Your gift will serve ALL of the children, as 10% of each Waiting Child Donation is shared with our Voice of Hope fund, as well!
Trina just glows with positivity! She likes to participate in the activities carried out in the institution, mainly those related to the creative arts such as painting and dancing, she likes to play with her peers and sometimes acts as a leader in social groups. In the psychological report, they describe the girl as responsible, obedient, dedicated, organized and friendly. Trina has a tendency to withdrawal and mild depression, due to the presence of feelings of insecurity, low self-worth and low self-esteem.

Trina also projects a strong need for belonging, parental protection and a strong desire for firm support, these aspects are explained by her life history and have been worked from different approaches by psychology, overall a calm state of mind is reported.

We know that an adoptive family can greatly help Trina feel valued and loved, and will help her improve in these areas with love, security, acceptance and healing.

Photo available from agency!

Trina has Sickle cell anemia, and she was medicated with folic acid. Sickle cell anemia is one of a group of disorders known as sickle cell disease. Sickle cell anemia is an inherited red blood cell disorder in which there aren’t enough healthy red blood cells to carry oxygen throughout your body. While there’s no cure for most people with sickle cell anemia, treatments can relieve pain and help prevent complications associated with the disease. Many people with this condition live very normal lives. Learn more about the illness and living with Sickle Cell by visiting Sickle Cell Speaks.

High altitude risk: The air at high altitudes, such as in an unpressurized airplane or in the mountains at altitudes greater than 5,000 ft (1,524 m), has less oxygen than at sea level. The lack of oxygen can cause cells to sickle which is painful and dangerous for a carrier. For that reason, it is not advisable to place a child for adoption with a family living at higher altitude / mountains.

AJ

Boy, Age: 4
Country Code: LA-6
Primary Diagnosis: Other Special Needs
Grade I Osteogenesis imperfecta, controlled asthma, controlled atopic dermatitis, right cryptorchidism (undescended testicle)
Listed: Mar 2021
$90.00
has been donated towards the cost of my adoption!

Your gift will serve ALL of the children, as 10% of each Waiting Child Donation is shared with our Voice of Hope fund, as well!
AJ is a calm, loving, shy boy who came into the care when he was about a year old; he was found abandoned.
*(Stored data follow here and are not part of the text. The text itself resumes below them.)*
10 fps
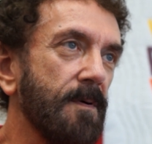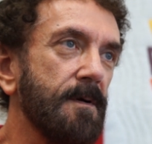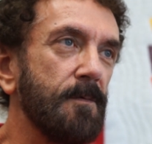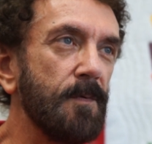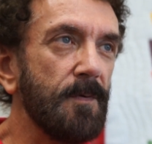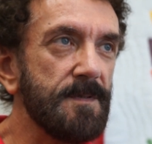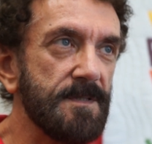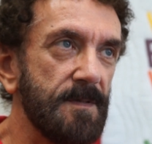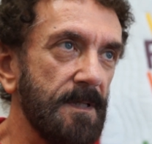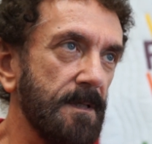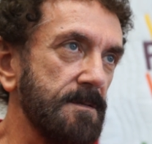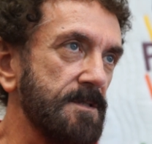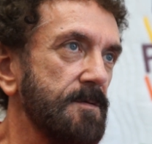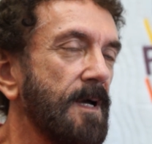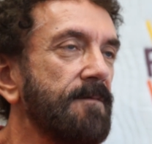book or rosary? Uh,
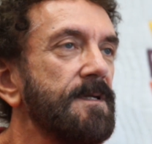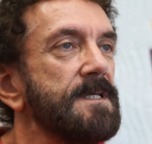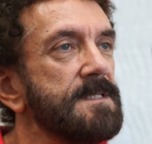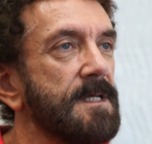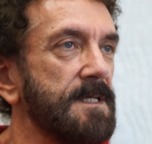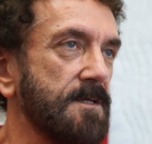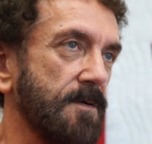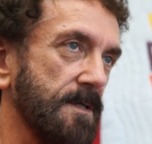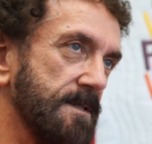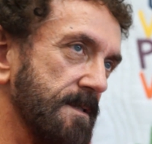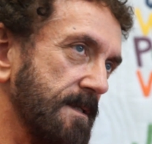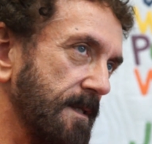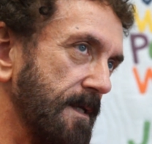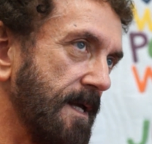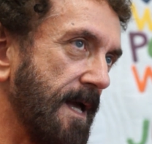do you have any study courses
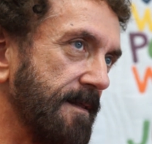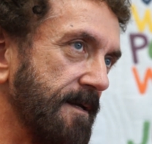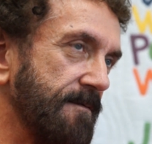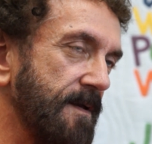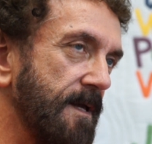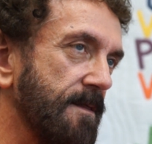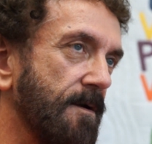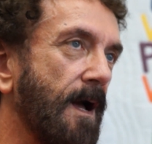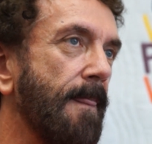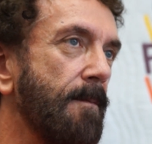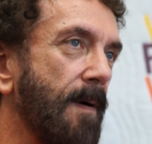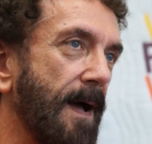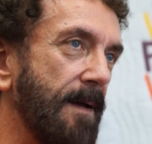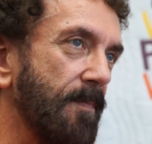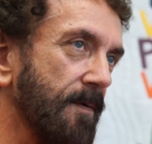on the Catholic faith or on the
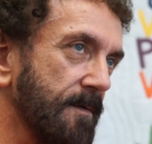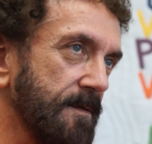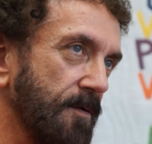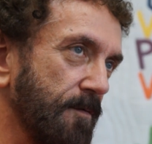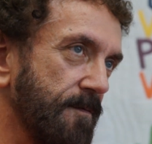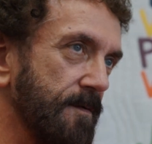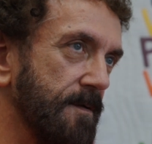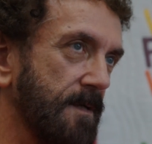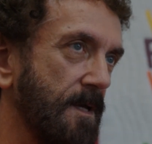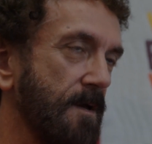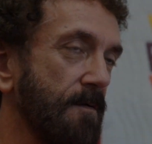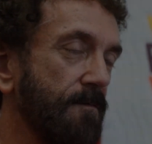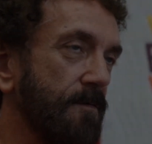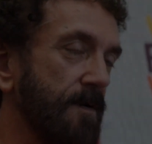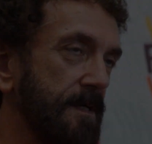Bible, you know, for
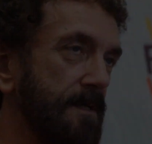for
He has favorably adapted to the institution where he is being cared for and he has made significant progress in his motor process.  The boy moves his upper and lower extremities, he can take his feet to his mouth, he crawls, and tries to stay standing with support. The report also states that AJ is a boy who explores the environment, he maintains attention and interacts with people, appropriately responding to the sensory stimuli that are presented to him. AJ likes children’s songs and dances imitating his peers, he likes colorful musical instrument toys.

Photo available from agency!

When the medical report was first performed when he was about one year old, AJ was not walking and a level of delay is reported in the cognitive, language and motor areas that are related to the state of severe malnutrition with which he was found as an infant.
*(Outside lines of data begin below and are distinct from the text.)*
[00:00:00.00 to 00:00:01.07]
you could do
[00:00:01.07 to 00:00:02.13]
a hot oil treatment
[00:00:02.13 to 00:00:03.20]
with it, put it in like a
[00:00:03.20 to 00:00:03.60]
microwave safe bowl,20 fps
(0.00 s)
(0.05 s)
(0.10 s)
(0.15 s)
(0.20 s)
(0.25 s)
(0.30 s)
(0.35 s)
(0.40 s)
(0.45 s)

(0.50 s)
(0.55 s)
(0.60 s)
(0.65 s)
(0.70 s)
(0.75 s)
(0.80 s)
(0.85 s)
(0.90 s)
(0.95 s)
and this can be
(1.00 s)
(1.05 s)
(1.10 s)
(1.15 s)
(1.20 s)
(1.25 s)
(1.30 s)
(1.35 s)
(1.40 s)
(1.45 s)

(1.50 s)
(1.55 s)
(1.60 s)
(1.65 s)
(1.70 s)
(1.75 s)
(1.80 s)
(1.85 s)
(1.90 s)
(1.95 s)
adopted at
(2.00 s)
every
His Grade I Osteogenesis Imperfecta is the mildest form of the condition. Osteogenesis imperfecta (OI) is a genetic disorder characterized by bones that break easily. OI is highly variable. Its signs and symptoms range from mild to severe. In addition to fractures (broken bones), people with OI sometimes have muscle weakness, loose joints (joint laxity), curvature of the spine (scoliosis), brittle teeth (dentinogenesis imperfecta), and hearing loss. A classification system dividing OI into several types is commonly used to help describe how severely a person is affected. Type I is the mildest and most common form of OI.